[Date Prev][Date Next][Thread Prev][Thread Next][Date Index][Thread Index]

[Xen-changelog] [xen-4.1-testing] kexec: Backport fixes from xen-unstable



# HG changeset patch
# User Keir Fraser <keir@xxxxxxx>
# Date 1308826098 -3600
# Node ID 7e3ba7554d2453052c82874614e343488995f93c
# Parent  9b5fbd8ff152d6df26a1ff31084735d20052125c
kexec: Backport fixes from xen-unstable

KEXEC: prevent panic on the kexec path when talking to the DMAR
hardware

Signed-off-by: Andrew Cooper <andrew.cooper3@xxxxxxxxxx>
xen-unstable changeset:   23547:b5955b9fc26c
xen-unstable date:        Thu Jun 16 16:11:13 2011 +0100

KEXEC: correctly revert x2apic state when kexecing

Introduce the boolean variable 'kexecing' which indicates to functions
whether we are on the kexec path or not.  This is used by
disable_local_APIC() to try and revert the APIC mode back to how it
was found on boot.

We also need some fudging of the x2apic_enabled variable.  It is used
in multiple places over the codebase to mean multiple things,
including:
    What did the user specifify on the command line?
    Did the BIOS boot me in x2apic mode?
    Is the BSP Local APIC in x2apic mode?
    What mode is my Local APIC in?

Therefore, set it up to prevent a protection fault when disabling the
IOAPICs.  (In this case, it is used in the "What mode is my Local APIC
in?" case, so the processor doesnt suffer a protection fault because
of trying to use x2apic MSRs when it should be using xapic MMIO)

Finally, make sure that interrupts are disabled when jumping into the
purgatory code.  It would be bad to service interrupts in the Xen
context when the next kernel is booting.

Signed-off-by: Andrew Cooper <andrew.cooper3@xxxxxxxxxx>
xen-unstable changeset:   23542:23c068b10923
xen-unstable date:        Wed Jun 15 16:16:41 2011 +0100

IOMMU: add crash_shutdown iommu_op

The kdump kernel has problems booting with interrupt/dma
remapping enabled, so we need a new iommu_ops called
crash_shutdown which is basically suspend but doesn't
need to bother saving state.

Make sure that crash_shutdown is called on the kexec
path.
Signed-off-by: Andrew Cooper <andrew.cooper3@xxxxxxxxxx>
xen-unstable changeset:   23541:c6307ddd3ab1
xen-unstable date:        Wed Jun 15 16:10:11 2011 +0100

IOMMU VTD BUG: disable Extended Interrupt Mode when disabling Interupt
Remapping

Experimental evidence shows that Extended Interrupt Mode remains in
effect even after Interrupt Remapping is disabled in each DMAR Global
Command Register.  A consiquence of this is that when we switch from
x2apic mode back to xapic mode, and disable interrupt remapping for
the kdump kernel, interrupts passing through the IO APICs are in
x2apic format as opposed xapic.  This causes a triple fault in the
kexec kernel.

As EIM is explicitly set up each time Interrup Remapping is enabled,
it is safe for us to clobber this when taring down.

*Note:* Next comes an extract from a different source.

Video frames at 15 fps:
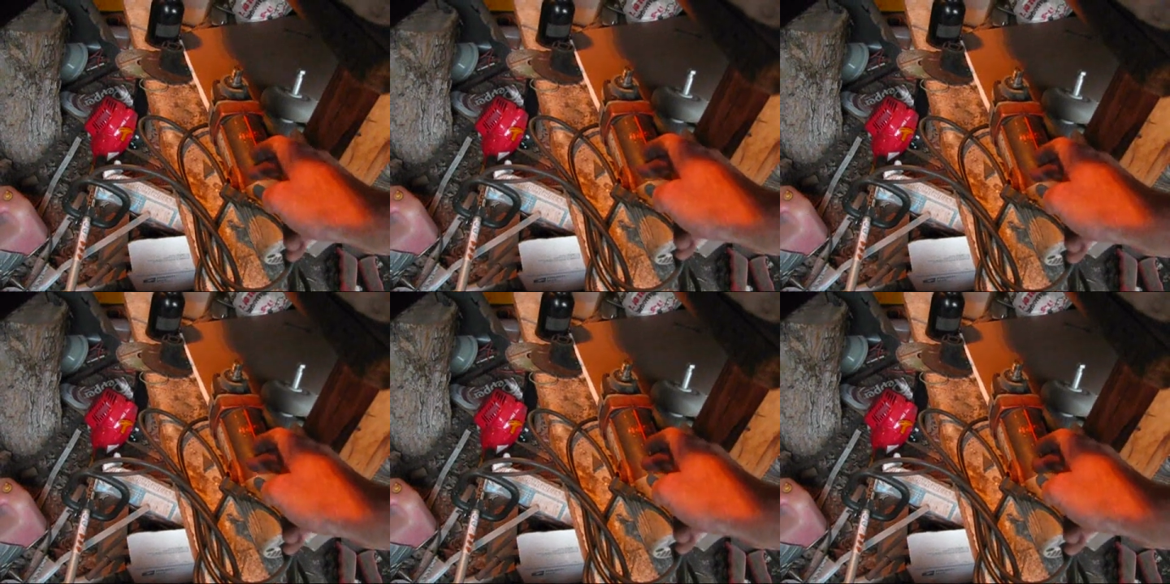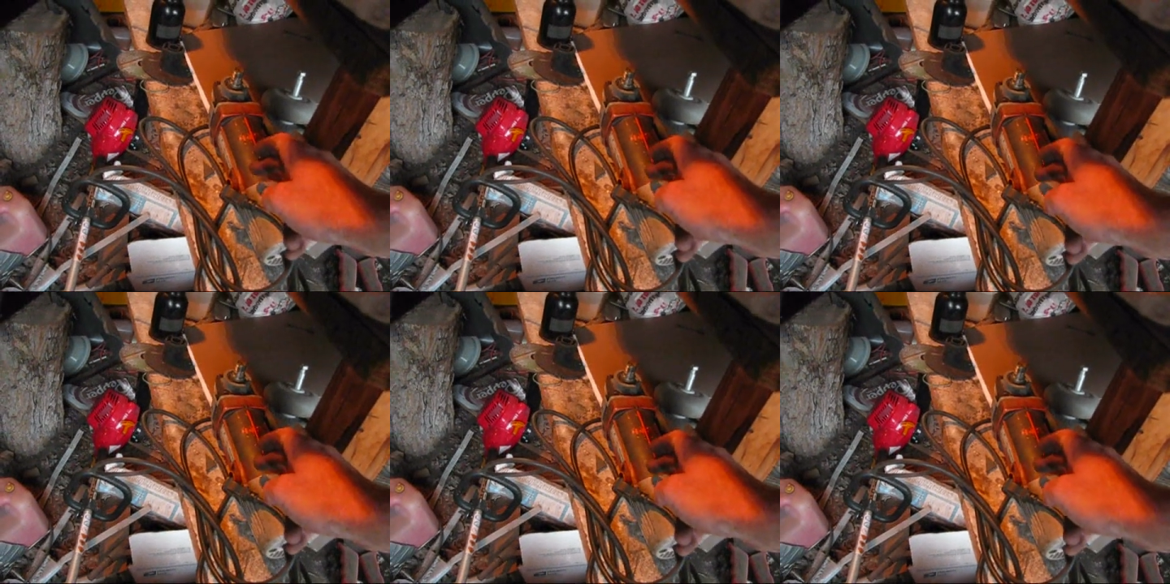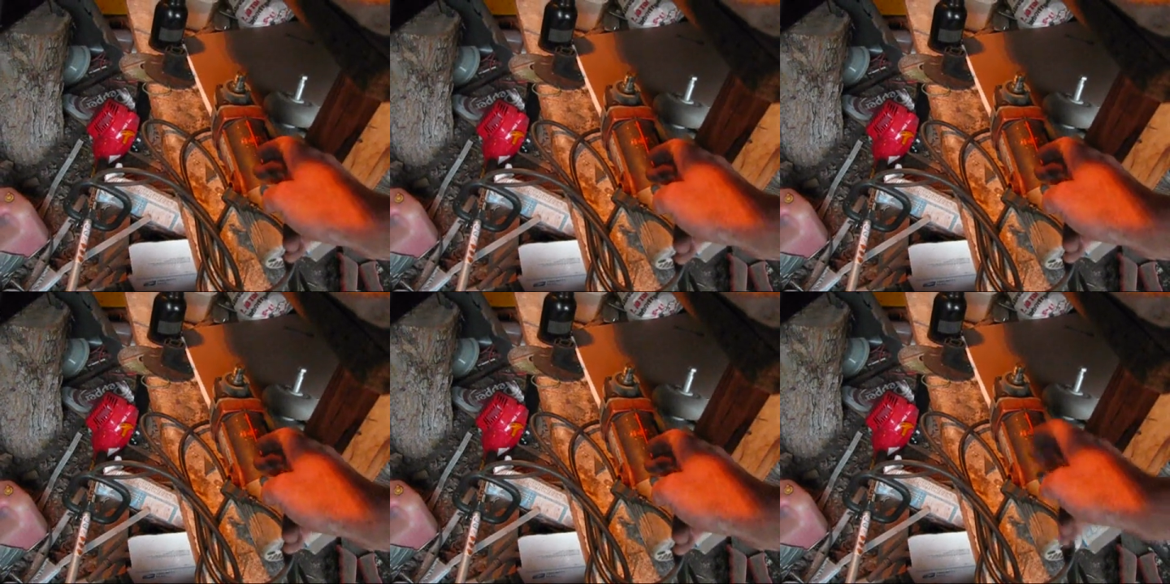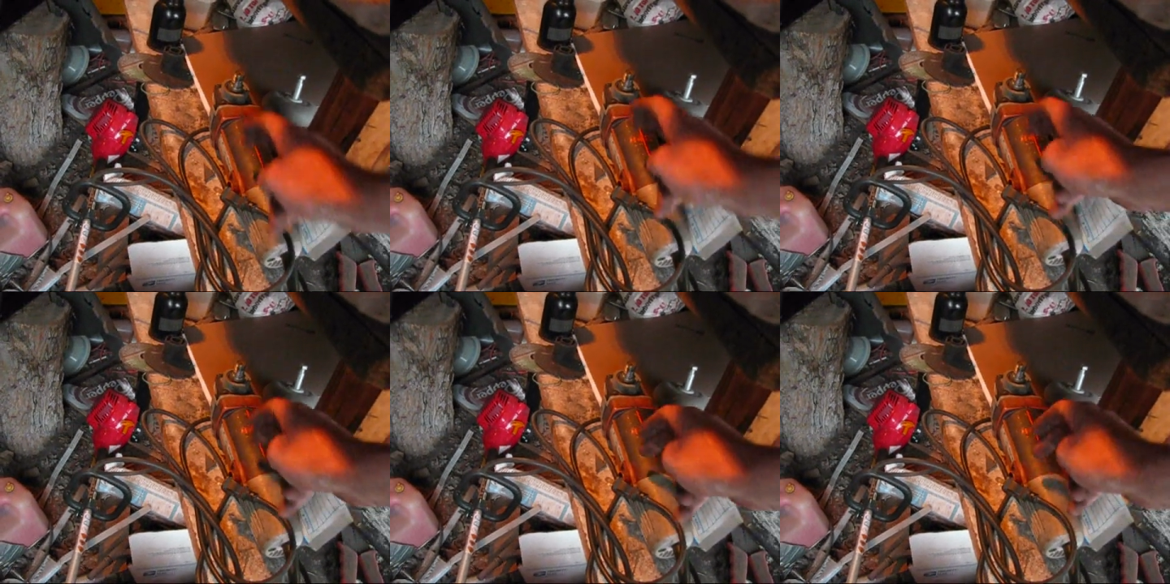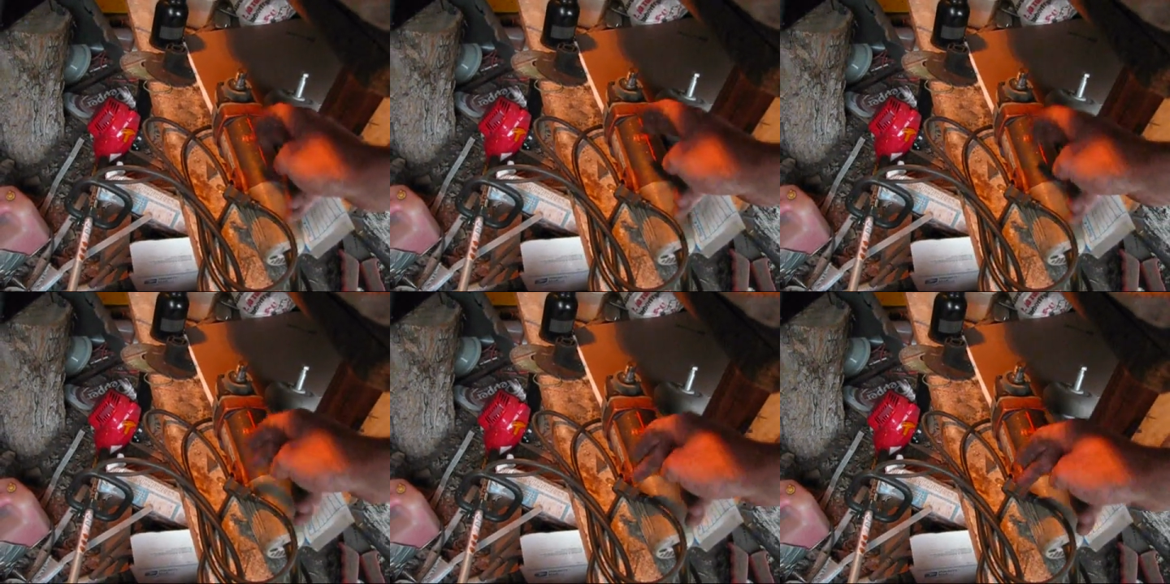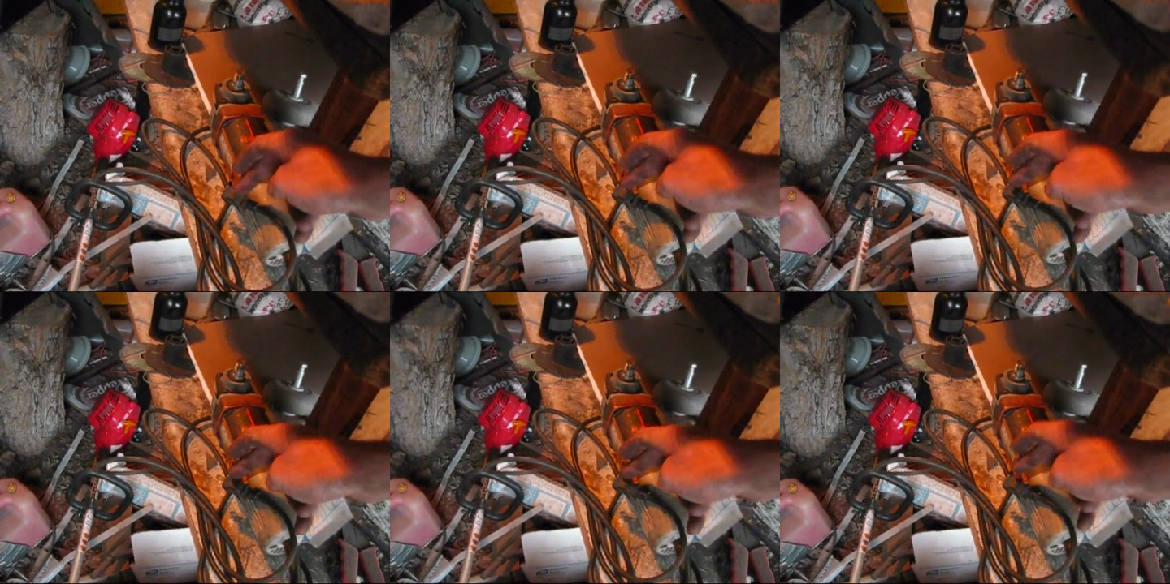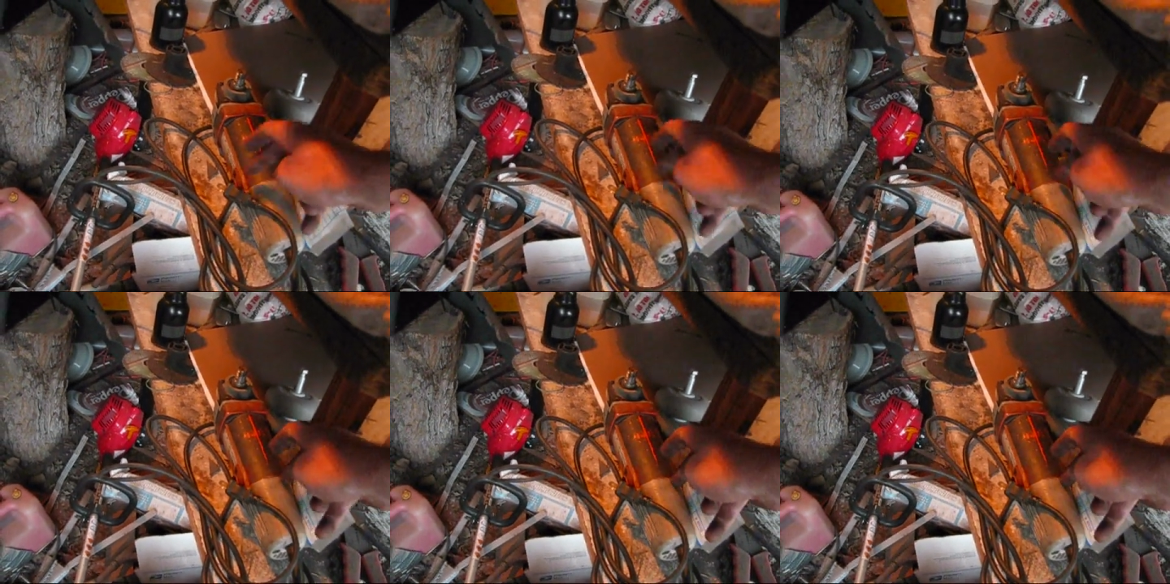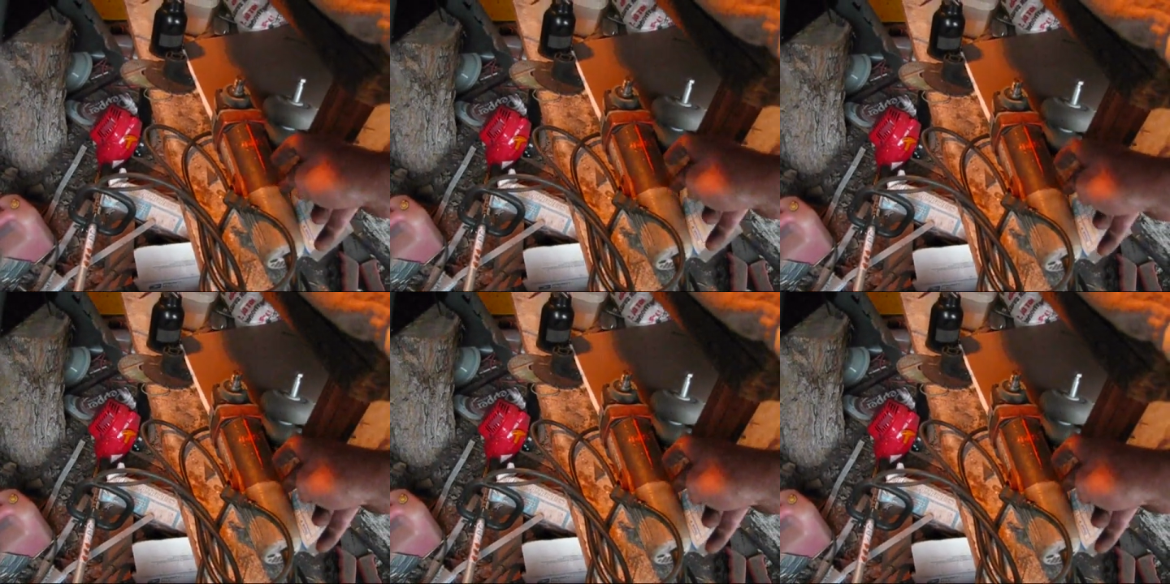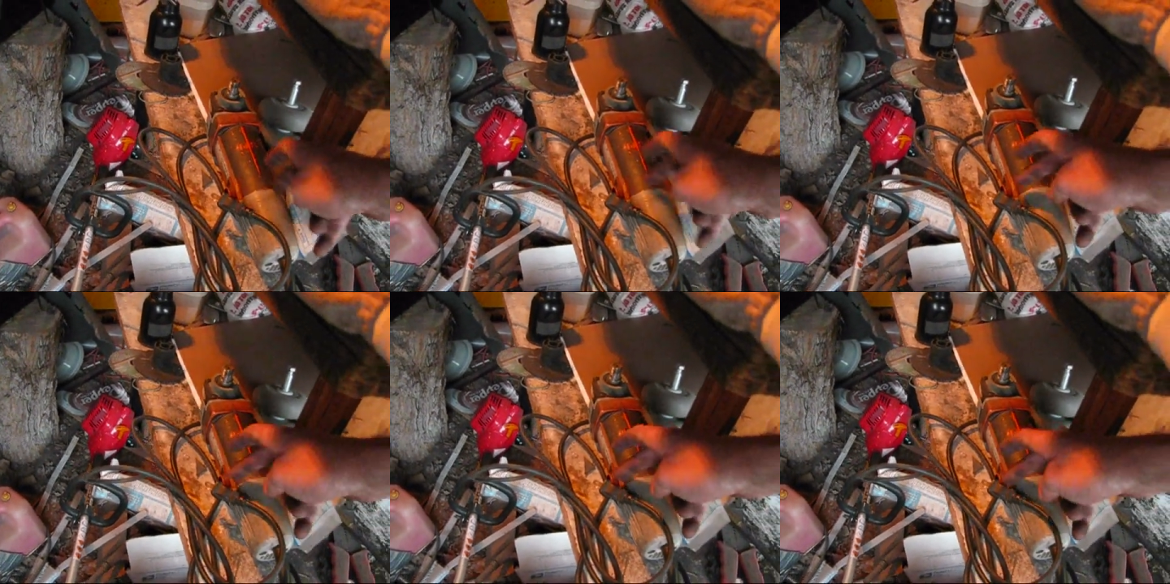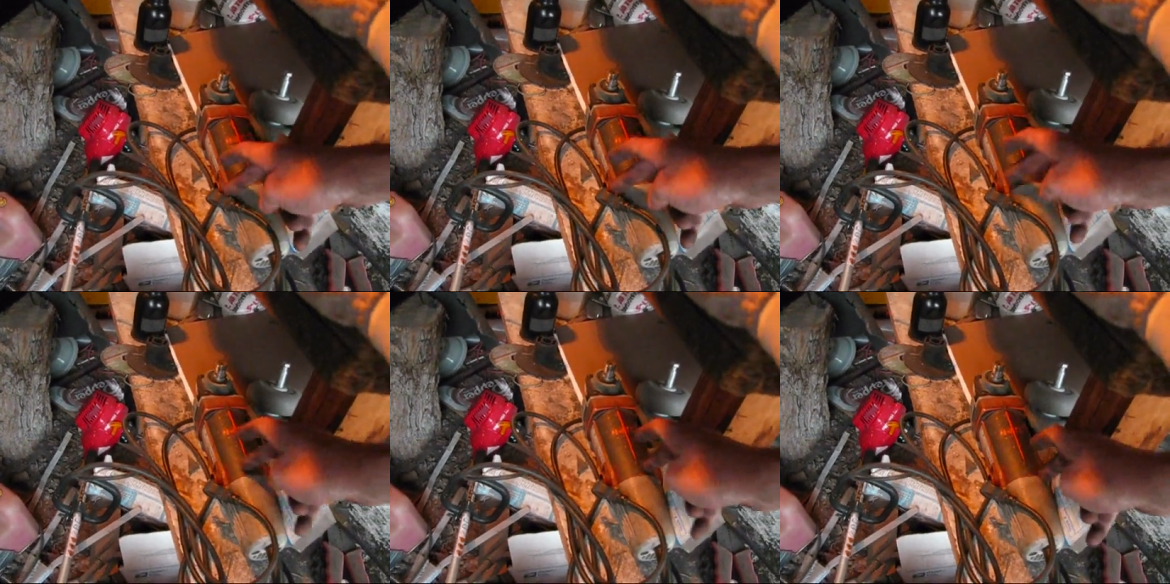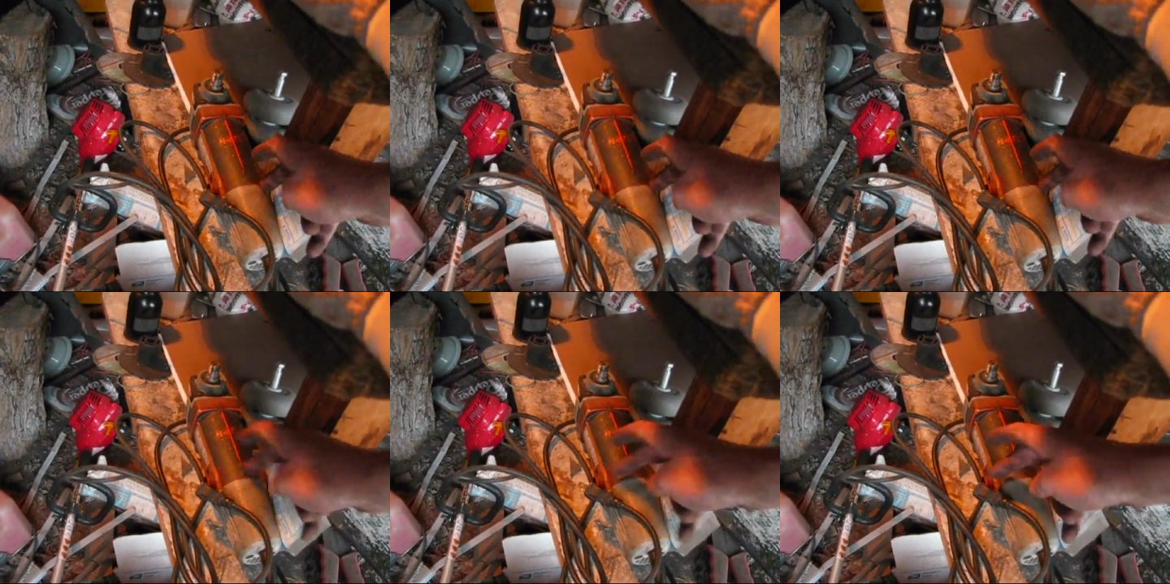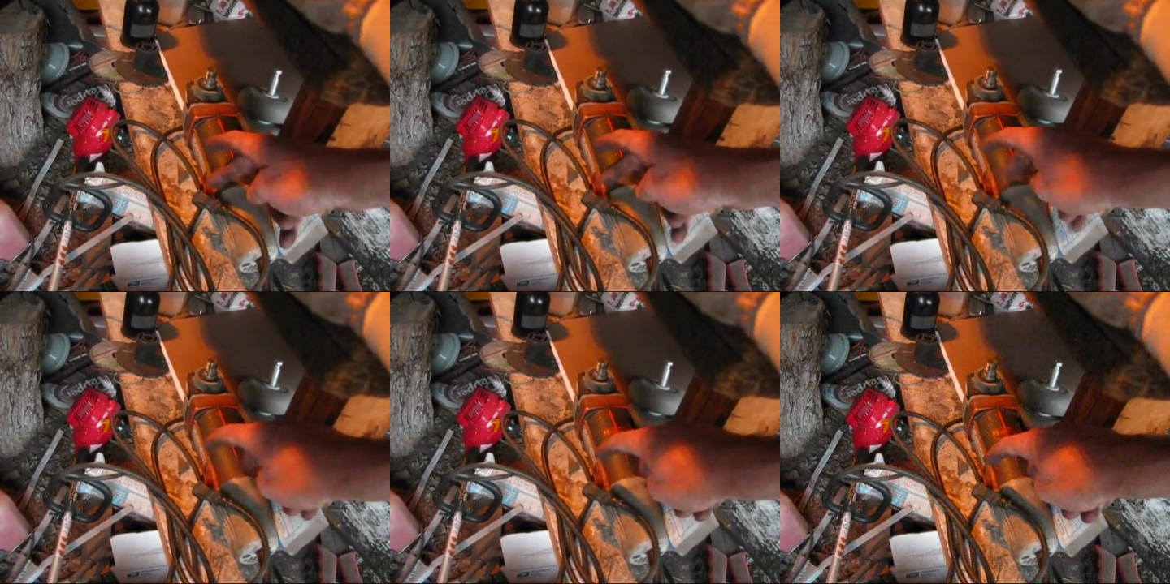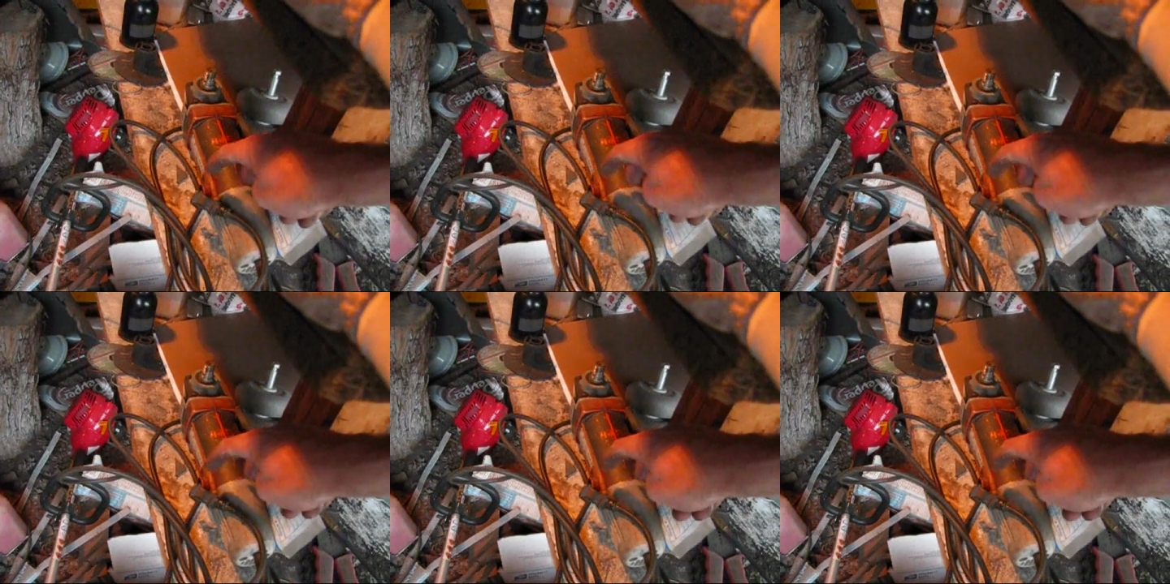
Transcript: (no speaker visible)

Also, change the header definition of IRTA_REG_EIME_SHIFT.  It caused
verbose and error-prone code, and was only used in 1 place before.  We
now have IRTA_EIME which is the specific bit in the register.

Signed-off-by: Andrew Cooper <andrew.cooper3@xxxxxxxxxx>
xen-unstable changeset:   23540:96f53d2b966e
xen-unstable date:        Wed Jun 15 16:07:45 2011 +0100

IOMMU VTD BUG: disable Extended Interrupt Mode when disabling
Interrupt Remapping

Experimental evidence shows that Extended Interrupt Mode remains in
effect even after Interrupt Remapping is disabled in each DMAR Global
Command Register.  A consiquence of this is that when we switch from
x2apic mode back to xapic mode, and disable interrupt remapping for
the kdump kernel, interrupts passing through the IO APICs are in
x2apic format as opposed xapic.  This causes a triple fault in the
kexec kernel.

As EIM is explicitly set up each time Interrup Remapping is enabled,
it is safe for us to clobber this when taring down.

Also, change the header definition of IRTA_REG_EIME_SHIFT.  It caused
verbose and error-prone code, and was only used in 1 place before.  We
now have IRTA_EIME which is the specific bit in the register.

Signed-off-by: Andrew Cooper <andrew.cooper3@xxxxxxxxxx>
xen-unstable changeset:   23515:337520d94cba
xen-unstable date:        Tue Jun 14 13:04:09 2011 +0100

x86/apic: record local APIC state on boot

Xen does not store the boot local APIC state which leads to problems
when shutting down for a kexec jump.  This patch records the boot
state so we can return to the boot state when kexecing.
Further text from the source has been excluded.